Start of Block
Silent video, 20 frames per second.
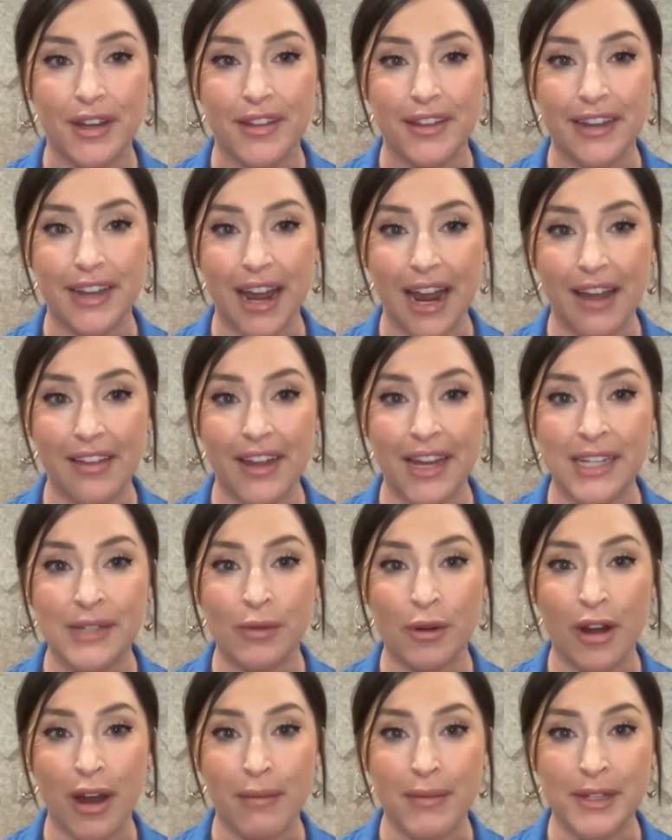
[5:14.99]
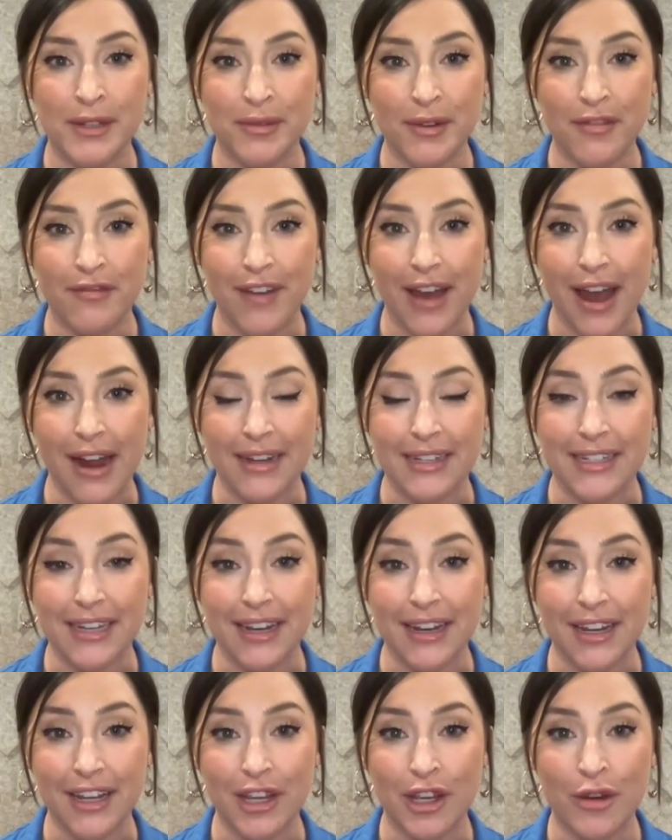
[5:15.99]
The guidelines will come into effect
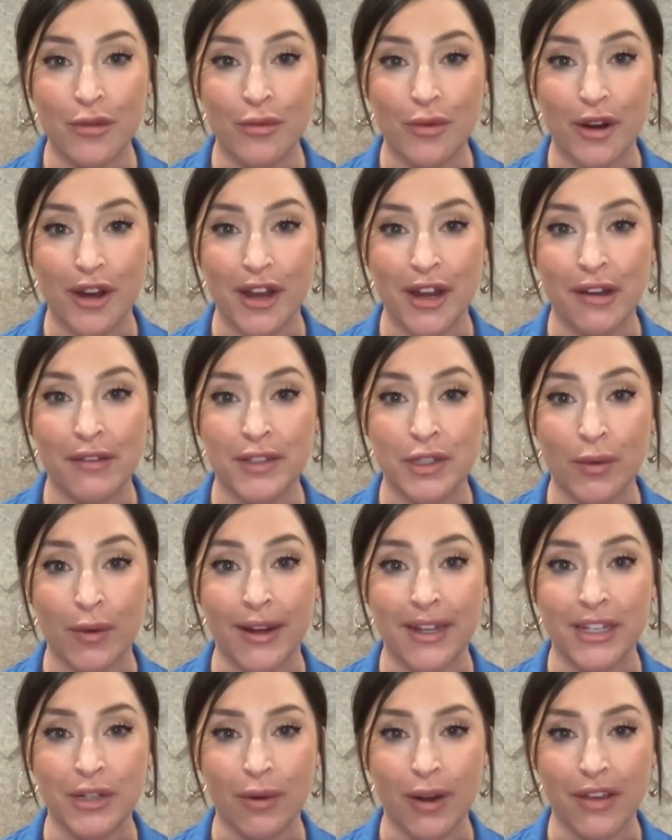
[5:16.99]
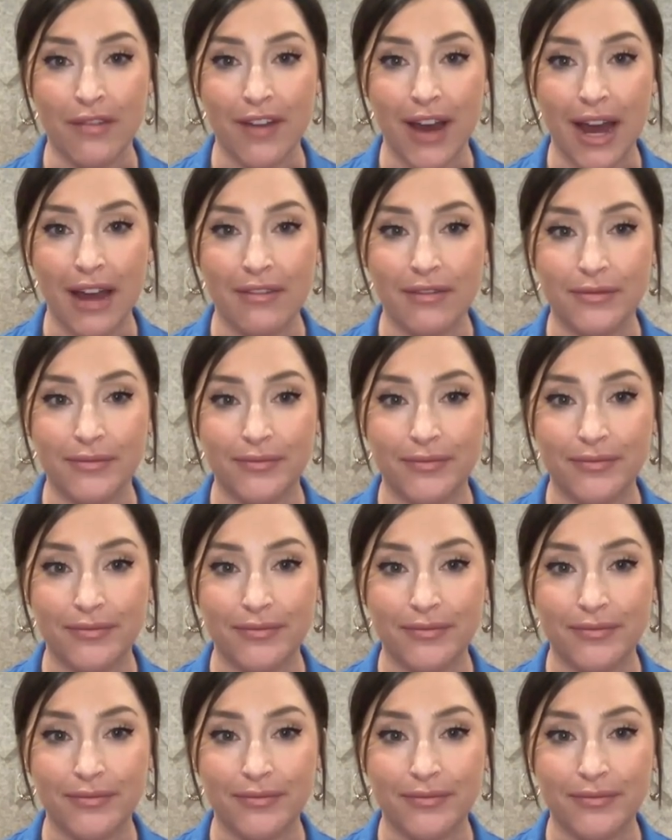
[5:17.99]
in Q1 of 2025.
End of Block
To do => Retype word for word all the material given above, and keep the pictures out.

Answer box =>
Silent video, 20 frames per second.
[5:14.99]
[5:15.99]
The guidelines will come into effect
[5:16.99]
[5:17.99]
in Q1 of 2025.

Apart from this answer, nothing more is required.